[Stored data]
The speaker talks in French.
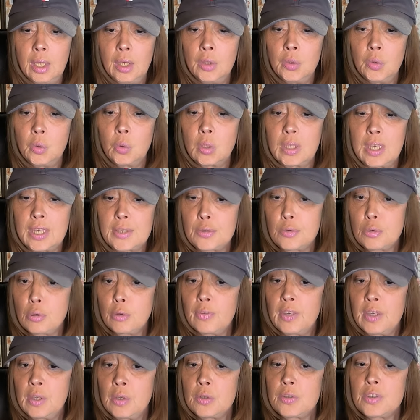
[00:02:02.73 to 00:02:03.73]
Donc la
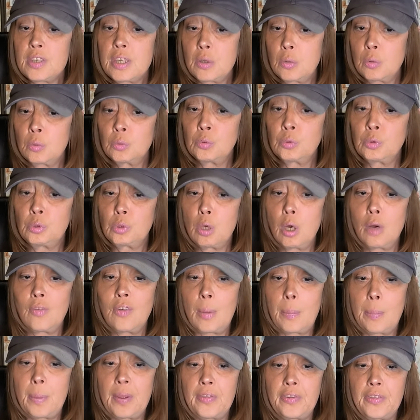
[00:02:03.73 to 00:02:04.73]
surveillance des conducteurs
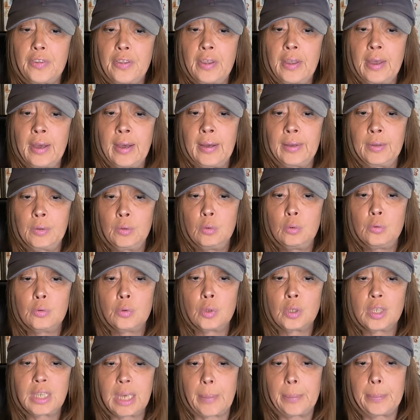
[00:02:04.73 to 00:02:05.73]
va passer à un
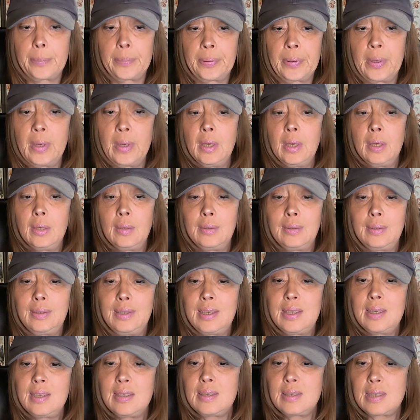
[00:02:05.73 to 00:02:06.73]
nouveau cap
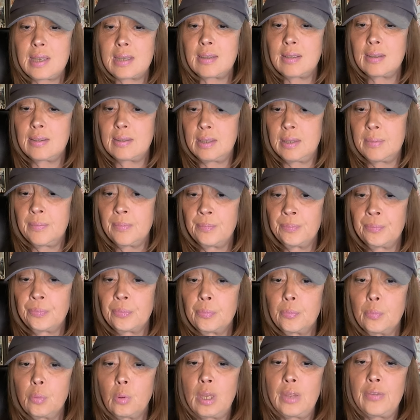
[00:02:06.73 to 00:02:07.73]
dès cet été.
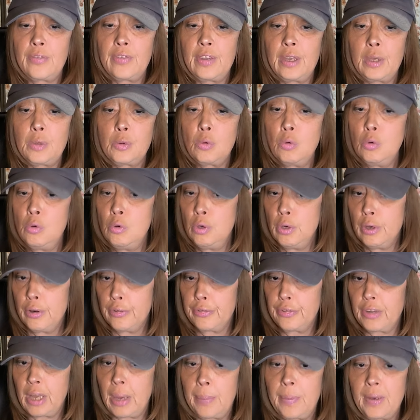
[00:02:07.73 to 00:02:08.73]
Pour les véhicules
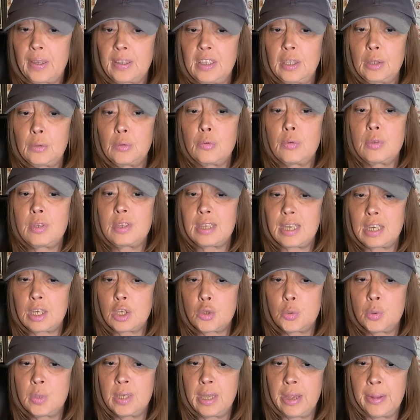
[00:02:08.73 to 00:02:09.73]
neufs, à partir du 7
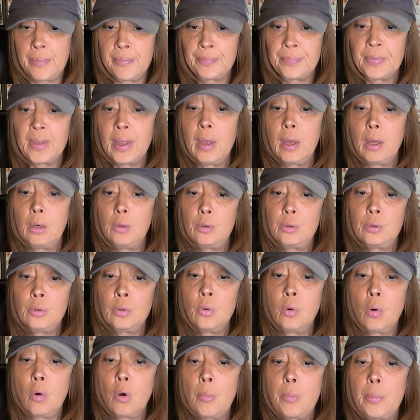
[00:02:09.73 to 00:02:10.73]
juillet,
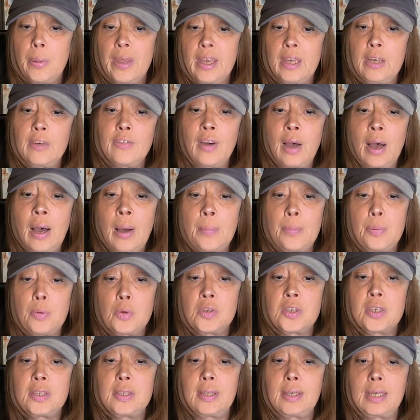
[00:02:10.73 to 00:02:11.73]
l'Union européenne va
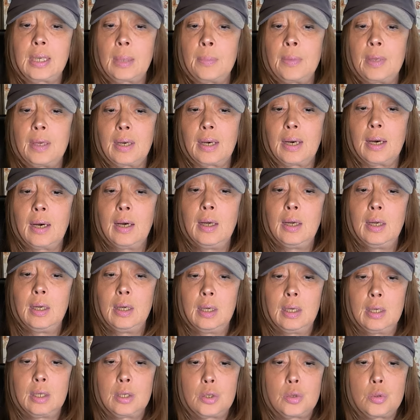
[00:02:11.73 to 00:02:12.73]
imposer des caméras
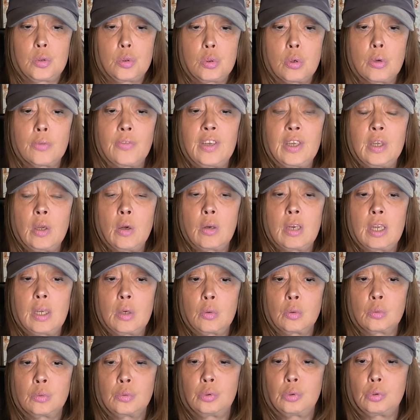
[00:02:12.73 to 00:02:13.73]
surveillant les
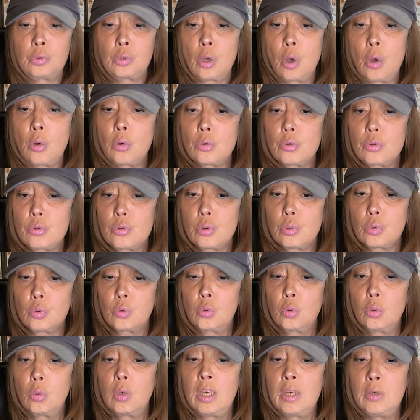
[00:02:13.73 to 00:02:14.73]
conducteurs sur
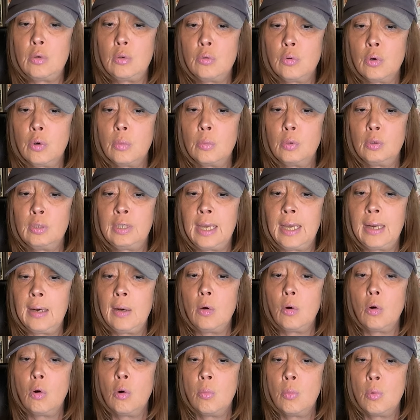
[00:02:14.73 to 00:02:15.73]
tous les nouveaux
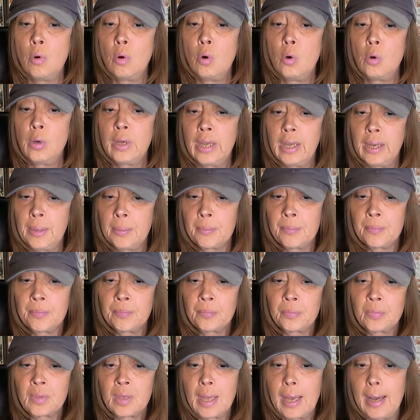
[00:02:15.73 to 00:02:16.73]
modèles homologués.
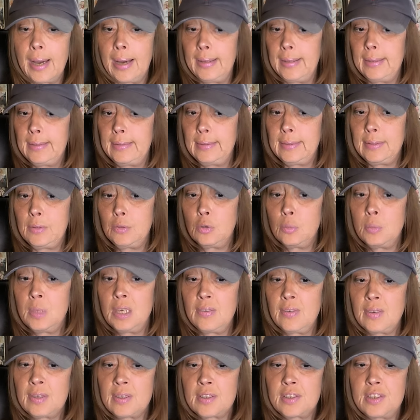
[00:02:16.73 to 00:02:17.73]
À l'été
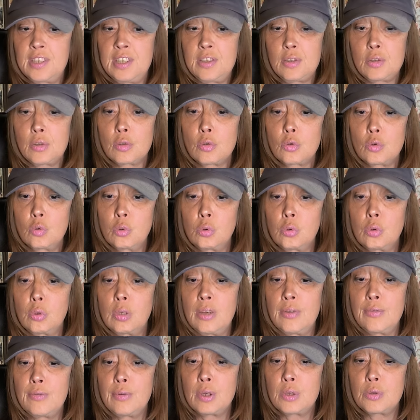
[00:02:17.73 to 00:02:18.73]
2026, toutes
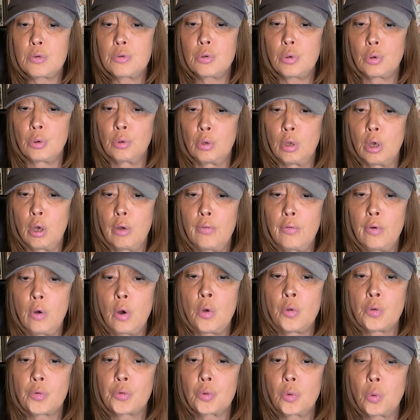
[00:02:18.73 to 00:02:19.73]
les voitures neuves
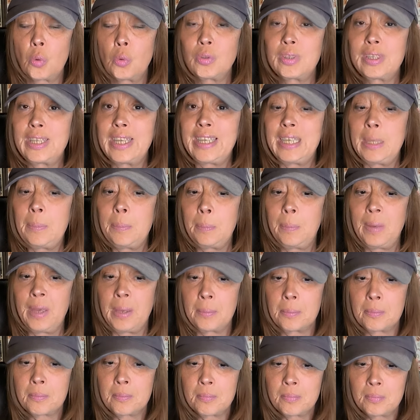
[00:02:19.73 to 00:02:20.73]
en seront
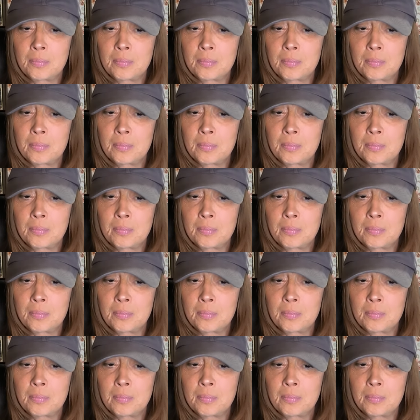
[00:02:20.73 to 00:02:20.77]
équipées.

### Work instruction
Which lines run from the one holding "[00:02:10.73 to 00:02:11.73]" through the end of the records? Reproduce them word for word, both ends included, with no pictures.

### Task solution
[00:02:10.73 to 00:02:11.73]
l'Union européenne va
[00:02:11.73 to 00:02:12.73]
imposer des caméras
[00:02:12.73 to 00:02:13.73]
surveillant les
[00:02:13.73 to 00:02:14.73]
conducteurs sur
[00:02:14.73 to 00:02:15.73]
tous les nouveaux
[00:02:15.73 to 00:02:16.73]
modèles homologués.
[00:02:16.73 to 00:02:17.73]
À l'été
[00:02:17.73 to 00:02:18.73]
2026, toutes
[00:02:18.73 to 00:02:19.73]
les voitures neuves
[00:02:19.73 to 00:02:20.73]
en seront
[00:02:20.73 to 00:02:20.77]
équipées.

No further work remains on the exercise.